** Work request **
The answer must be a word-for-word copy of the records below, with every picture left out.

(Records contained in a dataset)
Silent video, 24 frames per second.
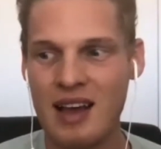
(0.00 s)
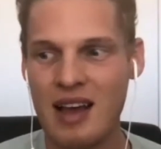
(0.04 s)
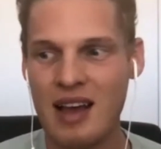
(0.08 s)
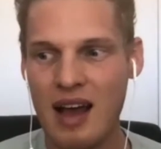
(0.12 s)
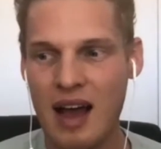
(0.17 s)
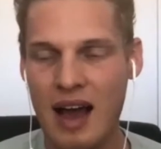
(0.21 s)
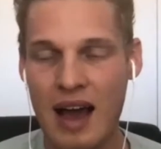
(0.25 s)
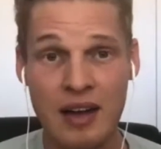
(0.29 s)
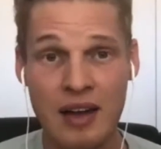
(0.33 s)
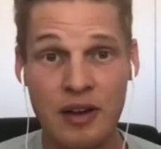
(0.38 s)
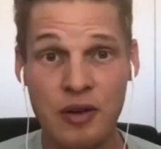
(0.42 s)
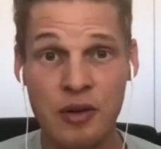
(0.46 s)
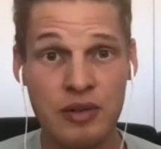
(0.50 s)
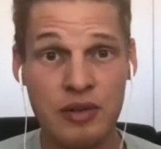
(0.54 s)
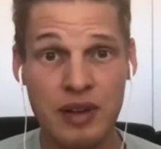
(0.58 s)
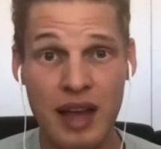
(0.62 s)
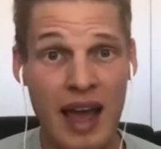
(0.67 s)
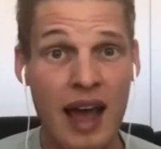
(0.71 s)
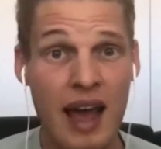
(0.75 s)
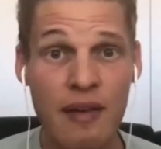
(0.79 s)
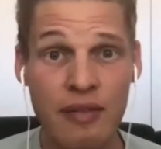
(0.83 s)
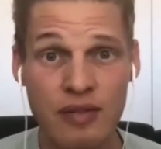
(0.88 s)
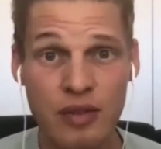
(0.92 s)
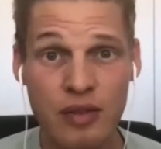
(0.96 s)
I don't
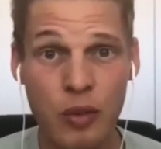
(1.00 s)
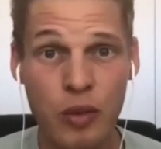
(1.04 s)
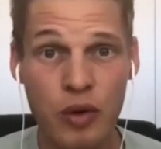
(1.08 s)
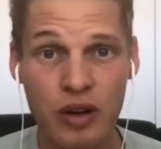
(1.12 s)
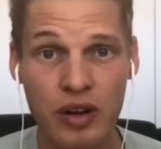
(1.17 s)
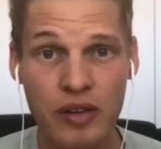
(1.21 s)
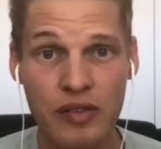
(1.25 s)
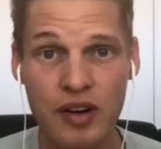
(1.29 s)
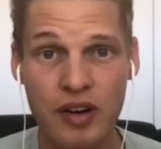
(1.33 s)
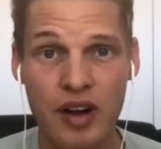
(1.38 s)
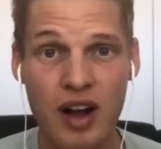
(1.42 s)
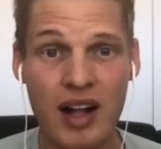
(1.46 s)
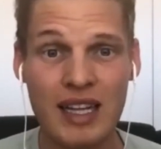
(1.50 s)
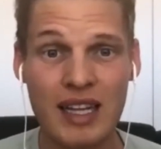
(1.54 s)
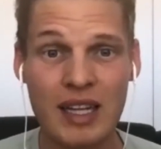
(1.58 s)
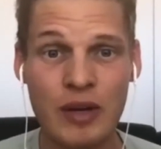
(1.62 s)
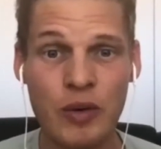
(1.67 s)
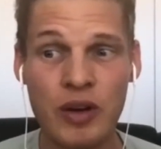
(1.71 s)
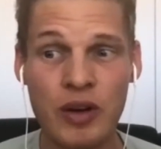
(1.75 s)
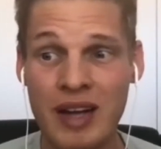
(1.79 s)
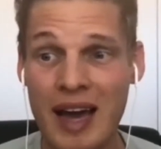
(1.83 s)
have to work for Hollywood.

** Answer to the exercise **
Silent video, 24 frames per second.
(0.00 s)
(0.04 s)
(0.08 s)
(0.12 s)
(0.17 s)
(0.21 s)
(0.25 s)
(0.29 s)
(0.33 s)
(0.38 s)
(0.42 s)
(0.46 s)
(0.50 s)
(0.54 s)
(0.58 s)
(0.62 s)
(0.67 s)
(0.71 s)
(0.75 s)
(0.79 s)
(0.83 s)
(0.88 s)
(0.92 s)
(0.96 s)
I don't
(1.00 s)
(1.04 s)
(1.08 s)
(1.12 s)
(1.17 s)
(1.21 s)
(1.25 s)
(1.29 s)
(1.33 s)
(1.38 s)
(1.42 s)
(1.46 s)
(1.50 s)
(1.54 s)
(1.58 s)
(1.62 s)
(1.67 s)
(1.71 s)
(1.75 s)
(1.79 s)
(1.83 s)
have to work for Hollywood.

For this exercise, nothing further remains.